Table 2 Causes of compartment syndrome

The basic pathophysiological mechanisms underlying the development of RMD are:

1. 1.

   Muscle tension, that beyond certain limits can cause circulation alterations and thus lead to metabolic and degenerative diseases,

2. 2.

   Repetitive motion,

3. 3.

   A non-ergonomic posture causing excessive muscle strain with possible spasm and compression of the internal structures [8].

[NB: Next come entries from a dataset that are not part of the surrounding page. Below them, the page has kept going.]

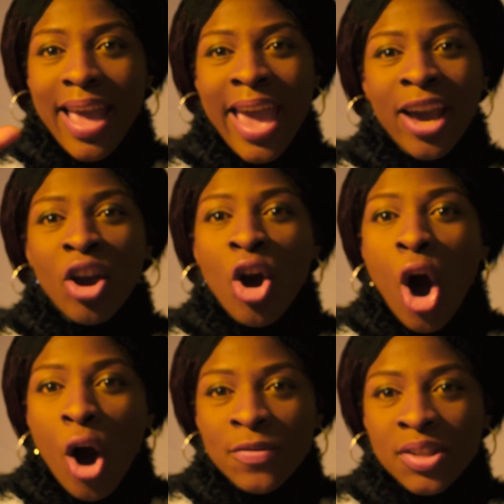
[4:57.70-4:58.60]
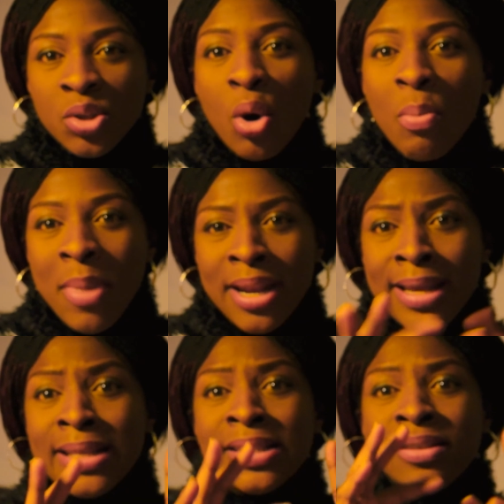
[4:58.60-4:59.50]
engulfs so
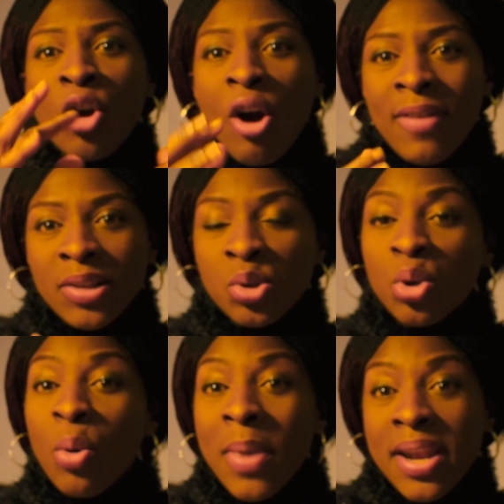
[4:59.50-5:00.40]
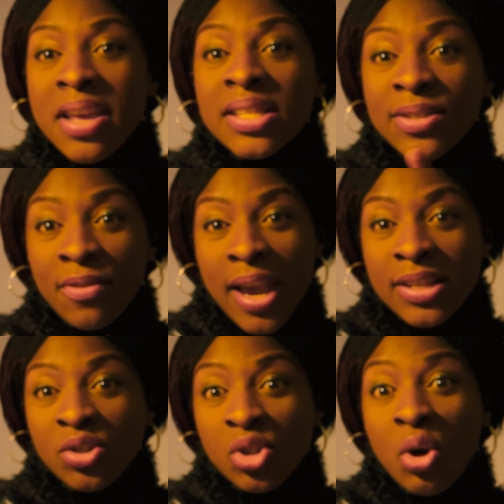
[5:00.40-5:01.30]
many, it covers so many
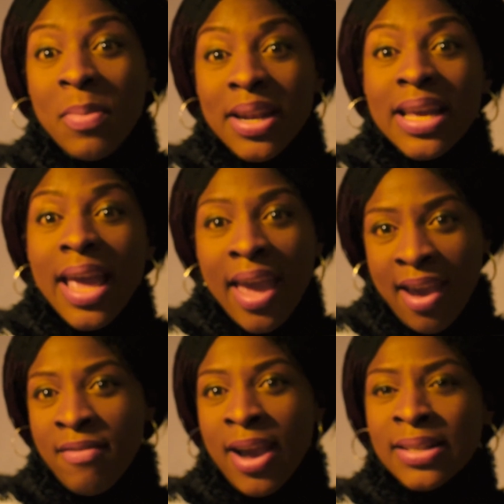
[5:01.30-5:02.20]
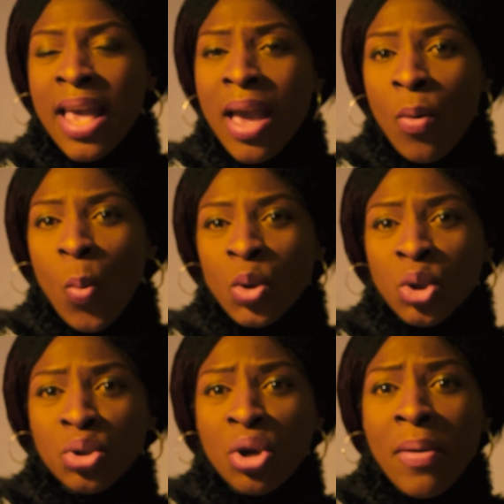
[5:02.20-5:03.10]
spheres, so many areas.
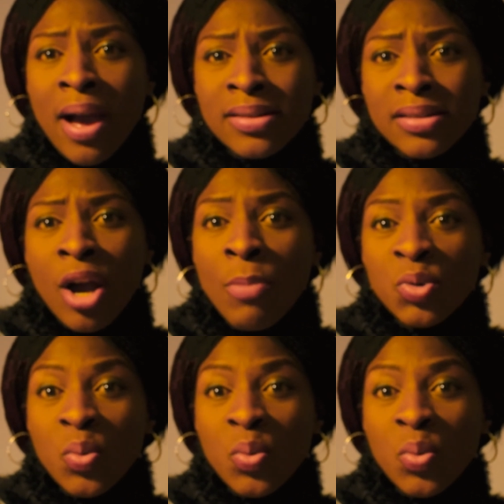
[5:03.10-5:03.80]
Tutorials comes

Physiologically, during exertion, the muscle volume increases by 20–30 % of its initial volume. This is due to both the mechanical effect of muscle contraction and to the passage of fluid from the vessels into the interstitium. When the muscles are working in optimal perfusion and aerobic conditions, the intra-muscular pressure (IMP) returns to normal between contractions because there is a rapid reabsorption of interstitial fluids. However, when the muscles are subjected to excessive or repeated stress, in the absence of adequate energy reserves or training for such physical effort, this may result in a deficient reabsorption of interstitial fluids and hence an increased muscle volume [9]. Normally, this process promotes a physiological increase in muscle mass, as occurs in the course of training. But if this process does not occur in a linear, progressive manner, beyond a certain critical threshold of adaptation, it can lead to a conflict between the rigidity of the muscle-tendon aponeurosis on one hand and the circulatory flow and muscle volume on the other. This is more common in subjects with predisposing factors of an anatomical (if the aponeurosis is too thick or too stiff, or circulation or muscle alterations), metabolic (decompensated DM, electrolyte imbalances), or mechanical nature (as in our shoemaker). Under these conditions, a minimal increase in muscle volume may be enough to cause a massive increase in the IMP [10] leading to obstruction of the microvessels and a delayed/blocked muscle perfusion.

The importance of screening

Prof Sabbà: In conclusion, the case we report demonstrates the importance of serial screening both of CPK levels and thyroid function before and during treatment with statins, even if administered at low dosages, to prevent serious musculo-systemic complications. Excessive, repeated strain of the forearms established the local conditions for the onset of a CS, an unusual condition that is rarely observed in clinical practice.